What needs to be done:
Upon reaching the line that contains "[0:05.28-0:05.76]" in the records below, begin repeating every line exactly through the last one, skipping pictures.

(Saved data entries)
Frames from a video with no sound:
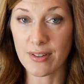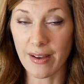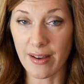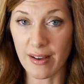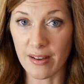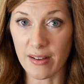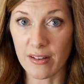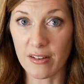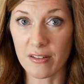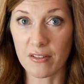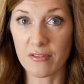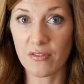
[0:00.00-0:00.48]

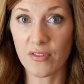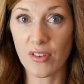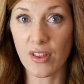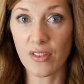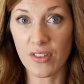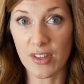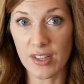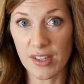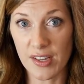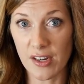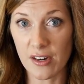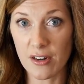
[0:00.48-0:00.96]
of
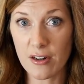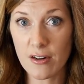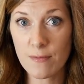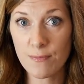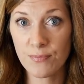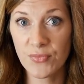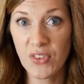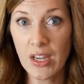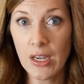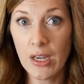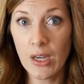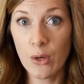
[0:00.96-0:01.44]
the year.
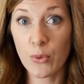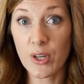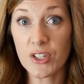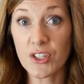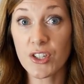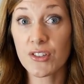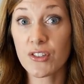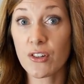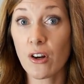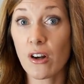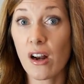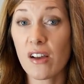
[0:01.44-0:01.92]
We actually
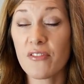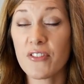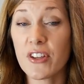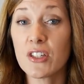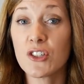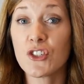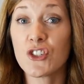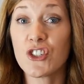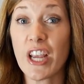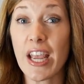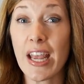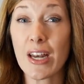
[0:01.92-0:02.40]
started off
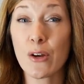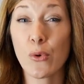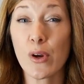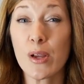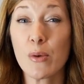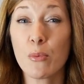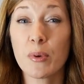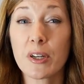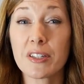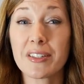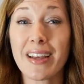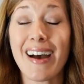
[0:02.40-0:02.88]
in January,
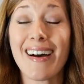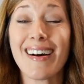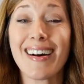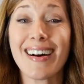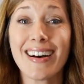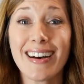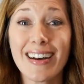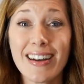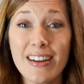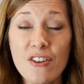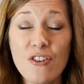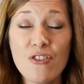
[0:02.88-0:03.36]
booked
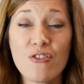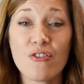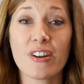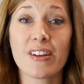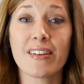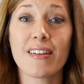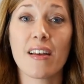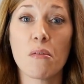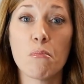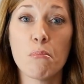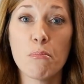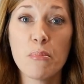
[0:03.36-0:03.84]

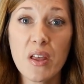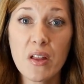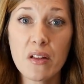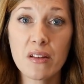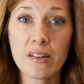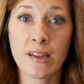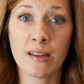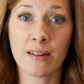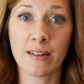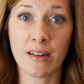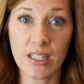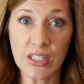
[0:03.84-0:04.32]
$100
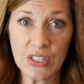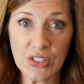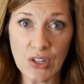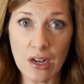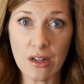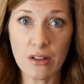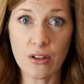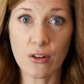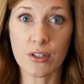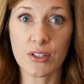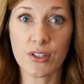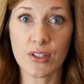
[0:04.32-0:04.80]
million
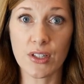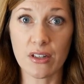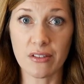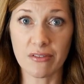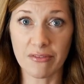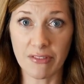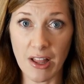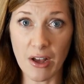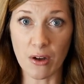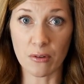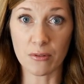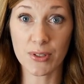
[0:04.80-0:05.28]

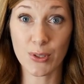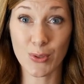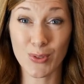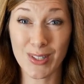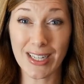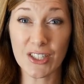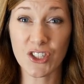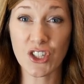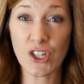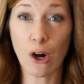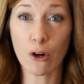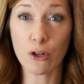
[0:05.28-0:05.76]
of loans. It's
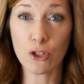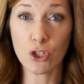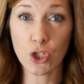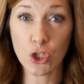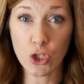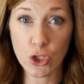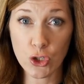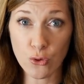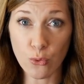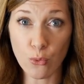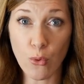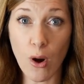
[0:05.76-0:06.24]
actually our
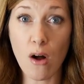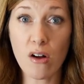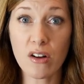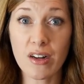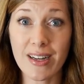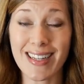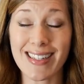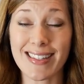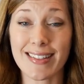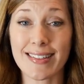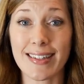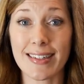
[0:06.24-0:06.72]

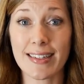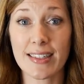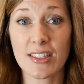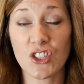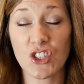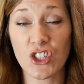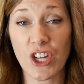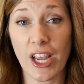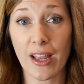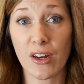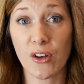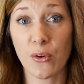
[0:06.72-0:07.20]
strongest
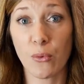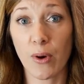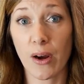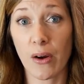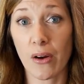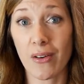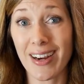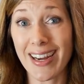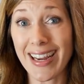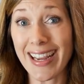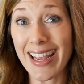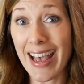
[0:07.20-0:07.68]

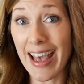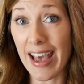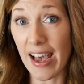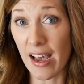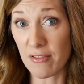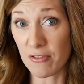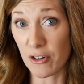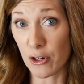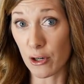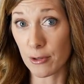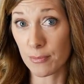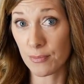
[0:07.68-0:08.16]
January
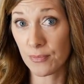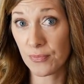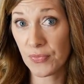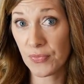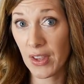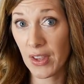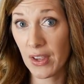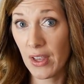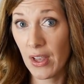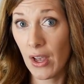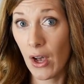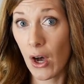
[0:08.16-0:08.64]
ever.
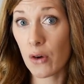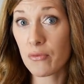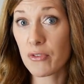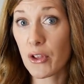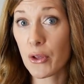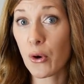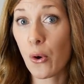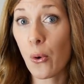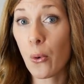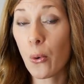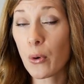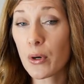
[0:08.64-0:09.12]
Over the
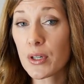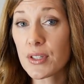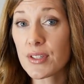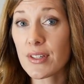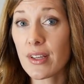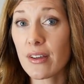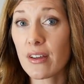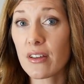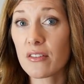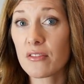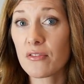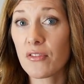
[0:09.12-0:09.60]
course
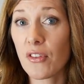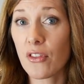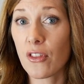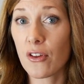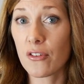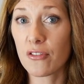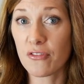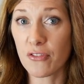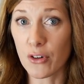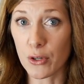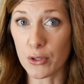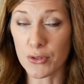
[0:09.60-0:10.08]
of the
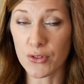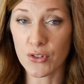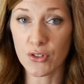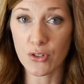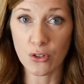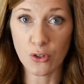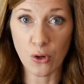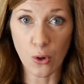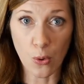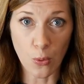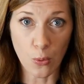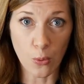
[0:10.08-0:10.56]
first
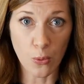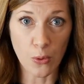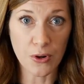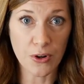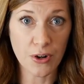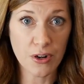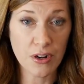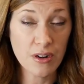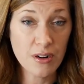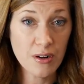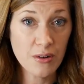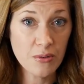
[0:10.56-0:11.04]

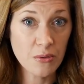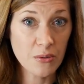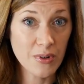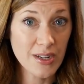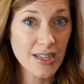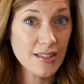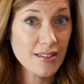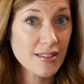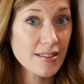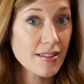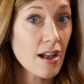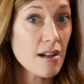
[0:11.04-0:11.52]
quarter,
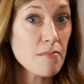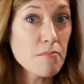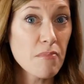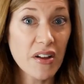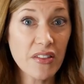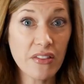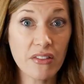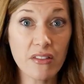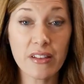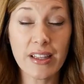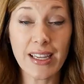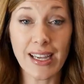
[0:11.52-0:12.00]
we saw
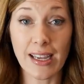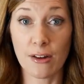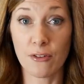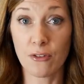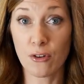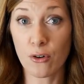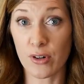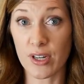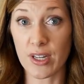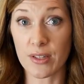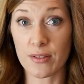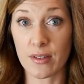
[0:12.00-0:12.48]
monthly
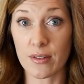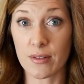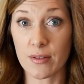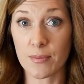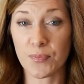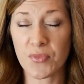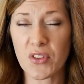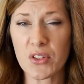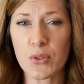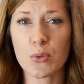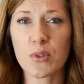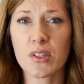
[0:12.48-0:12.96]
increases.
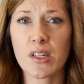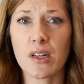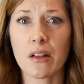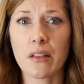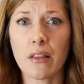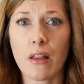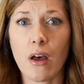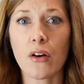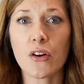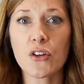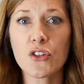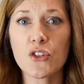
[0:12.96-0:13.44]
This was in a
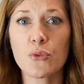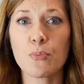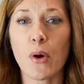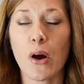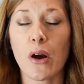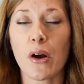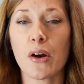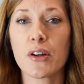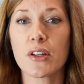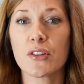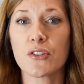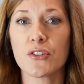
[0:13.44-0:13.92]
large
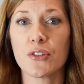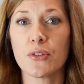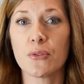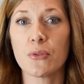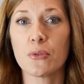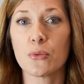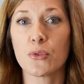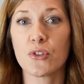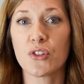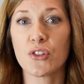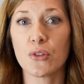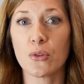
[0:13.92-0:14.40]
part due
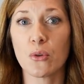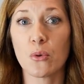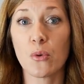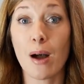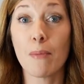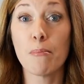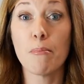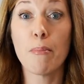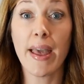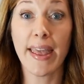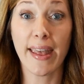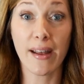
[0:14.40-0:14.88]
to a
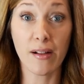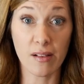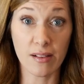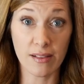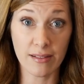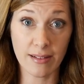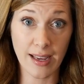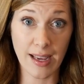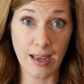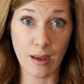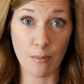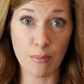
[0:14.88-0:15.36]
mail
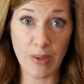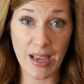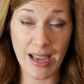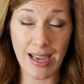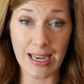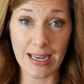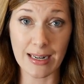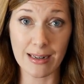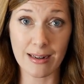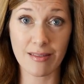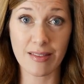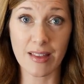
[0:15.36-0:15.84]

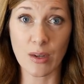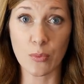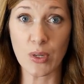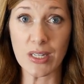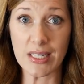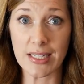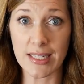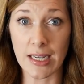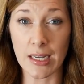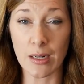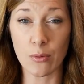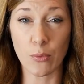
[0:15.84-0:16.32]
campaign that we
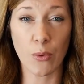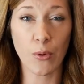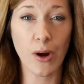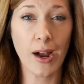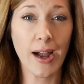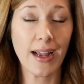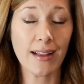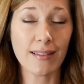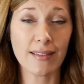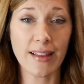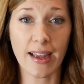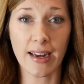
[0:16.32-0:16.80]
did. We were
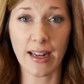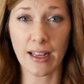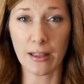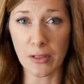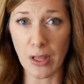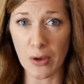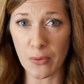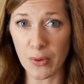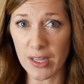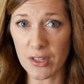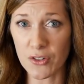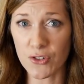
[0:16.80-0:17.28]
highlighting
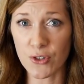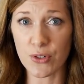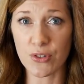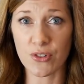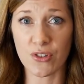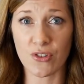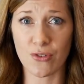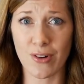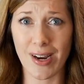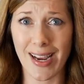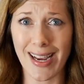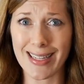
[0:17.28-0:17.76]
low
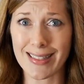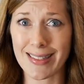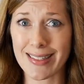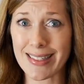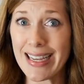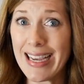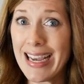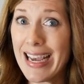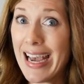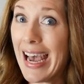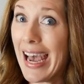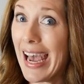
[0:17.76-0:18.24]
interest rates,
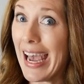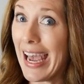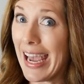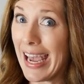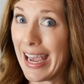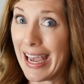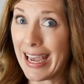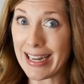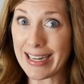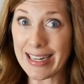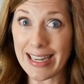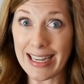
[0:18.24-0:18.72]

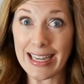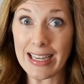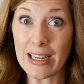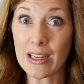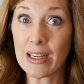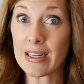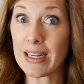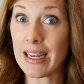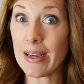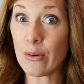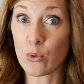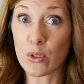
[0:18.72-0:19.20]
and
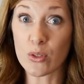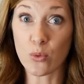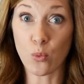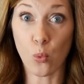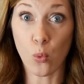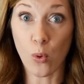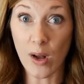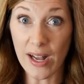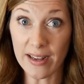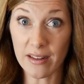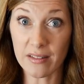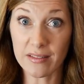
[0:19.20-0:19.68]
it was
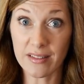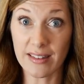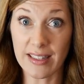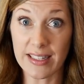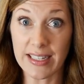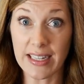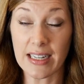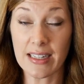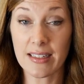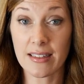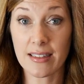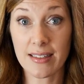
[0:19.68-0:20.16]

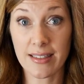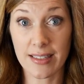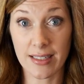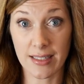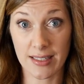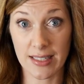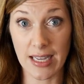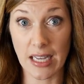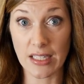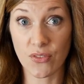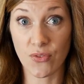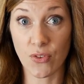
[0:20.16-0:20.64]
wildly
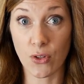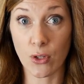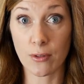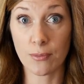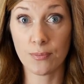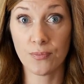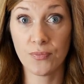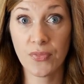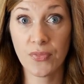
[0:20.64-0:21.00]
successful.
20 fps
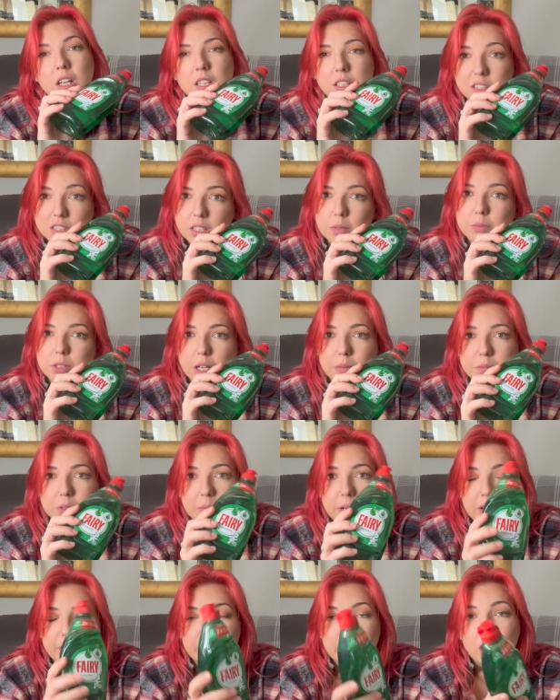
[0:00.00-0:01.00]
Sometimes
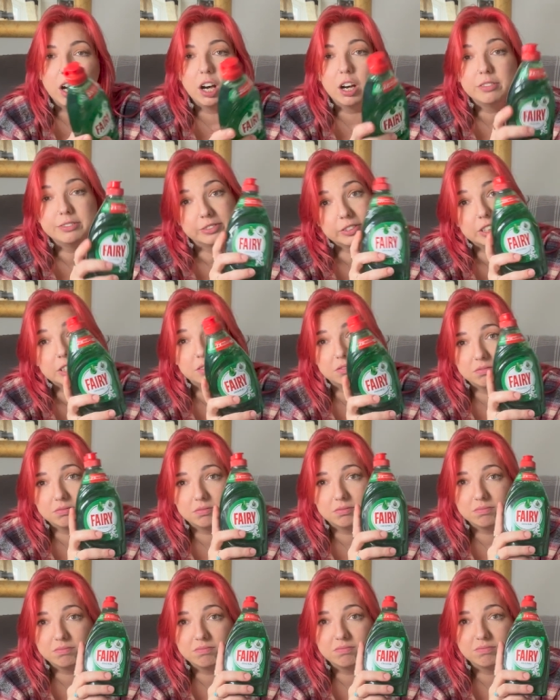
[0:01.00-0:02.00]
my other half
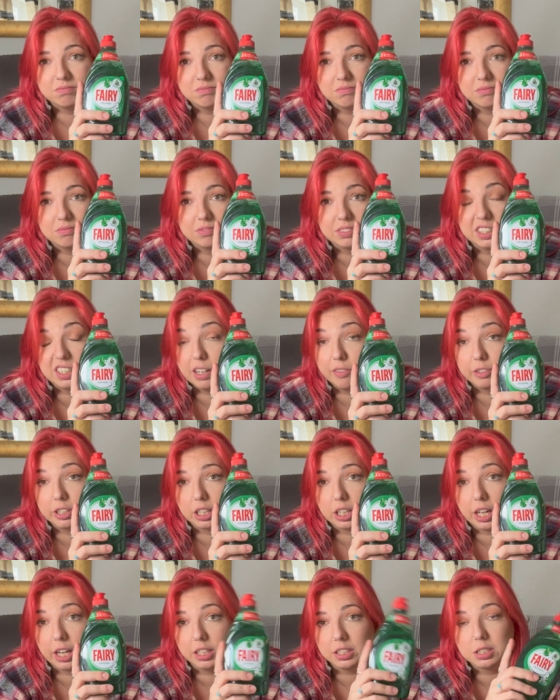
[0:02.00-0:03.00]
and never
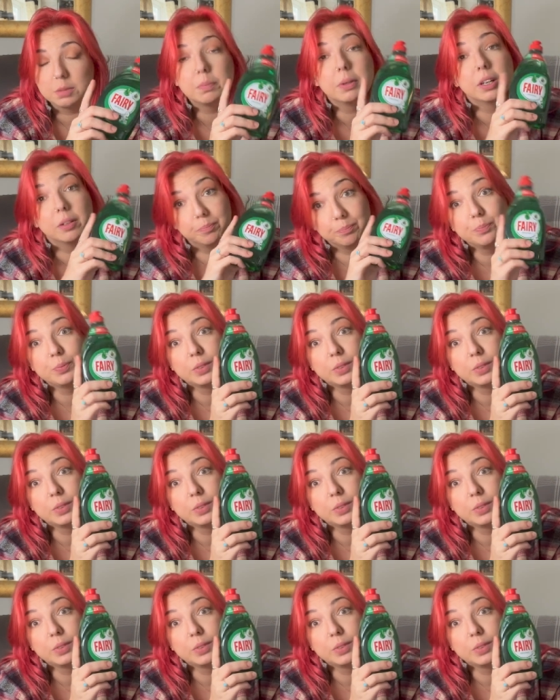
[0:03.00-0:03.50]
the kids, but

Task solution:
[0:05.28-0:05.76]
of loans. It's
[0:05.76-0:06.24]
actually our
[0:06.24-0:06.72]

[0:06.72-0:07.20]
strongest
[0:07.20-0:07.68]

[0:07.68-0:08.16]
January
[0:08.16-0:08.64]
ever.
[0:08.64-0:09.12]
Over the
[0:09.12-0:09.60]
course
[0:09.60-0:10.08]
of the
[0:10.08-0:10.56]
first
[0:10.56-0:11.04]

[0:11.04-0:11.52]
quarter,
[0:11.52-0:12.00]
we saw
[0:12.00-0:12.48]
monthly
[0:12.48-0:12.96]
increases.
[0:12.96-0:13.44]
This was in a
[0:13.44-0:13.92]
large
[0:13.92-0:14.40]
part due
[0:14.40-0:14.88]
to a
[0:14.88-0:15.36]
mail
[0:15.36-0:15.84]

[0:15.84-0:16.32]
campaign that we
[0:16.32-0:16.80]
did. We were
[0:16.80-0:17.28]
highlighting
[0:17.28-0:17.76]
low
[0:17.76-0:18.24]
interest rates,
[0:18.24-0:18.72]

[0:18.72-0:19.20]
and
[0:19.20-0:19.68]
it was
[0:19.68-0:20.16]

[0:20.16-0:20.64]
wildly
[0:20.64-0:21.00]
successful.
20 fps
[0:00.00-0:01.00]
Sometimes
[0:01.00-0:02.00]
my other half
[0:02.00-0:03.00]
and never
[0:03.00-0:03.50]
the kids, but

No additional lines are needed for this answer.